Demystifying Spring Kafka

Published in

The Startup

10 min readNov 2, 2020

As and when you will start migrating your products/applications to event driven architectures, the first immediate thought would be “Use Kafka!”. Kafka has really matured over time and provides ton of functionalities out of the box to realise a lot of use-cases. However, the most common one being pub-sub model.

Whats Pub-Sub model?

Its mostly that you will be pushing messages/updates on a topic and there will be consumers subscribing to it to get those updates. However, as we know, it’s not going to be conventional push from broker but a pull from consumer.

Usual challenges in such implementations

Payload serialisation strategy to use. (Avro/proto-buf/Thrift/gRPC/etc)
If you are using a serialisation technique, decide on how to share schemas (i.e schema-registry)
How would i filter the messages before the de-serialisation happens.
Retrying messages which we have failed to deliver.
Error-Handling (If we delivered the message, but the processing failed)
How to handle transient vs non-transient errors.
What will be my recovery strategy from failures.
Since, we have some limitations on Exactly-Once delivery schematics, they wont be ideal for every use-case, so, how can we alternately try to de-duplicate the messages at the consumer end, and drop the redundant messages.

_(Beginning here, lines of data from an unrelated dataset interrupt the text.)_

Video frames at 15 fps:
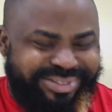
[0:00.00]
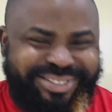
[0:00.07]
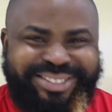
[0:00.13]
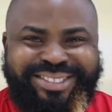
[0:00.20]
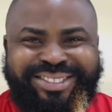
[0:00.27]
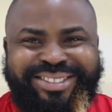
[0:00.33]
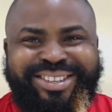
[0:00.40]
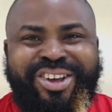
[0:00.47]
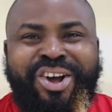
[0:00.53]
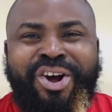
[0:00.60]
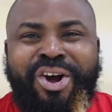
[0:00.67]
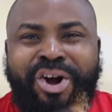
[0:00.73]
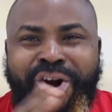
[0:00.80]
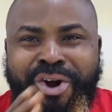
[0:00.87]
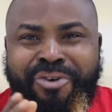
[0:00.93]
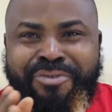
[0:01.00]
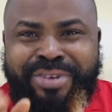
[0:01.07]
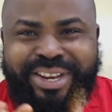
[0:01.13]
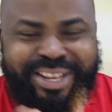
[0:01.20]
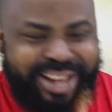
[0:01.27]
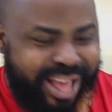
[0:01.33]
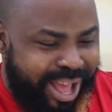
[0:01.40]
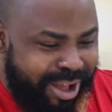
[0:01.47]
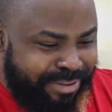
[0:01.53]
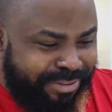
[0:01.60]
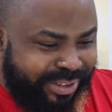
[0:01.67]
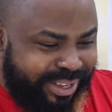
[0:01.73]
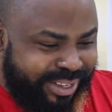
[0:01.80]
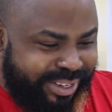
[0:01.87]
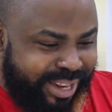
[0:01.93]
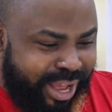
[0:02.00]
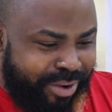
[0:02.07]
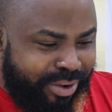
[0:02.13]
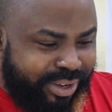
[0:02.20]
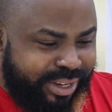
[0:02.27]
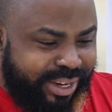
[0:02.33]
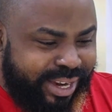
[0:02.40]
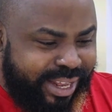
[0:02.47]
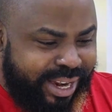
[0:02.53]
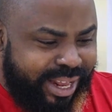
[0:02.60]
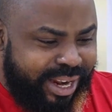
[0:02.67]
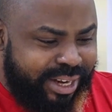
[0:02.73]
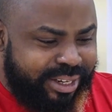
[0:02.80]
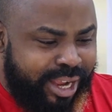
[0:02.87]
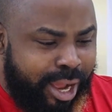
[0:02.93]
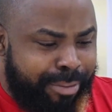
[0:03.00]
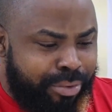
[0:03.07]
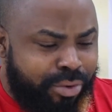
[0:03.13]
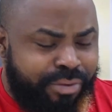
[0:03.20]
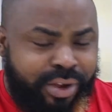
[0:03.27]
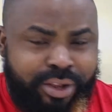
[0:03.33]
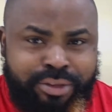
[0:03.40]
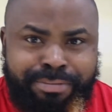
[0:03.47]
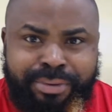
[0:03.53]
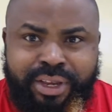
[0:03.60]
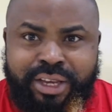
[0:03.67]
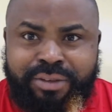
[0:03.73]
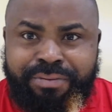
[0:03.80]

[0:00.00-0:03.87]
Oh, we did have in that one in Netherlands, Kabul vs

Payload schema And registry

While choosing the serialisation technique, following should be the consideration criteria.

payload size
Binary payload compression
Backward/forward compatibility and extensibility.
serialisation and deserialisation cost.

Apart from this, it’s important to rationalise a schema registry. The presence of registry off-loads the over-heads of making compatibility checks and sharing the schemas manually. Registry can maintain multiple versions and can co-work will different versions deployed based on the compatibility level configured selected.

For all our further conversation we will assume that we are working with Avro.

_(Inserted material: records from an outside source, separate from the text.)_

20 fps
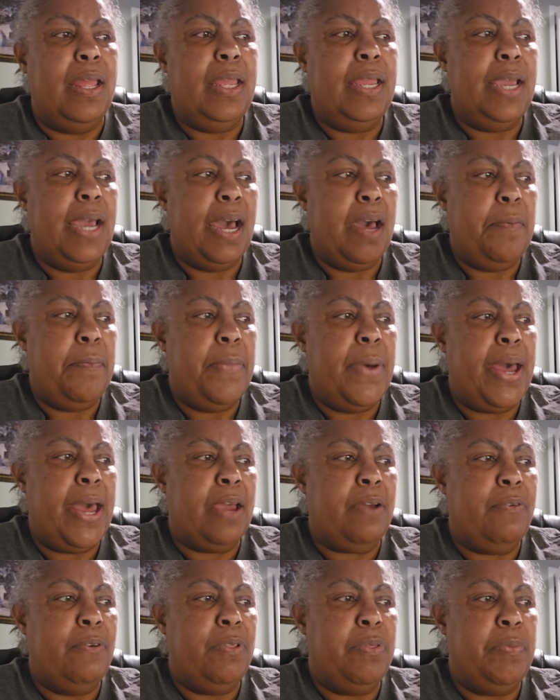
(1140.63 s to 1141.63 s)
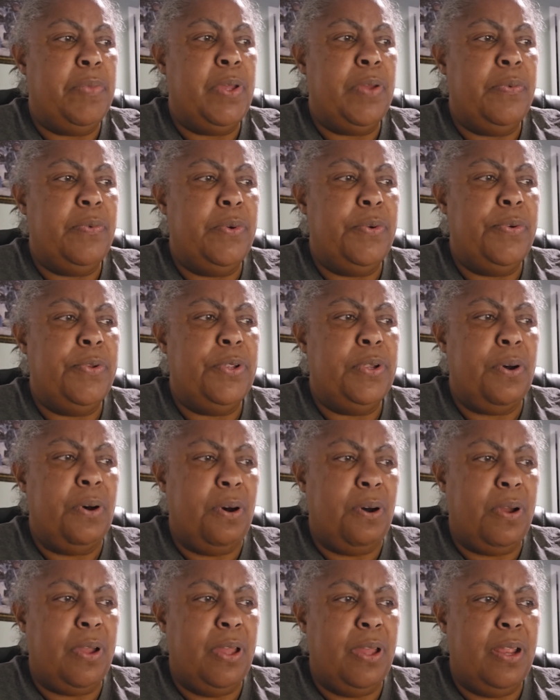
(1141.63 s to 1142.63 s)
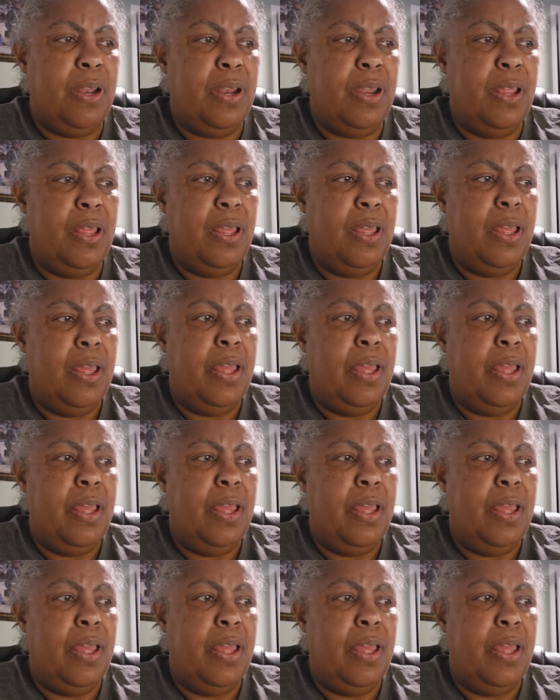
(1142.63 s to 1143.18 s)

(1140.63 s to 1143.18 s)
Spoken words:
he got back with me, and we were talking.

How confluent embedded schema registry in Vanilla Kafka

So, vanilla Kafka doesn’t hold a concept of schema-registry. All confluent does is, exploit the Kafka configurations. In Kafka consumer and producer configuration, you can mention the serialiser/deserialiser class to use for the payload.

Confluent, provides KafkaAvroSerialiser and KafkaAvroDeserialiser classes for avro based SerDe. Also, confluent provides schema-registry, and exposes a CachedSchemaRegistry url.

The SerDe classes have binding code towards confluent schema-registry, thus vanilla Kafka doesn’t hold any knowledge on the registry by-default and is completely decoupled from this concept.

With respect to the schema-registry, there are few terminologies.

subject — refers to the topic name in Kafka. (default strategy, for more info, look for subject naming strategies)
id — unique id is allocated to each schema stored in registry.
version — each schema can have multiple versions associated to it per subject.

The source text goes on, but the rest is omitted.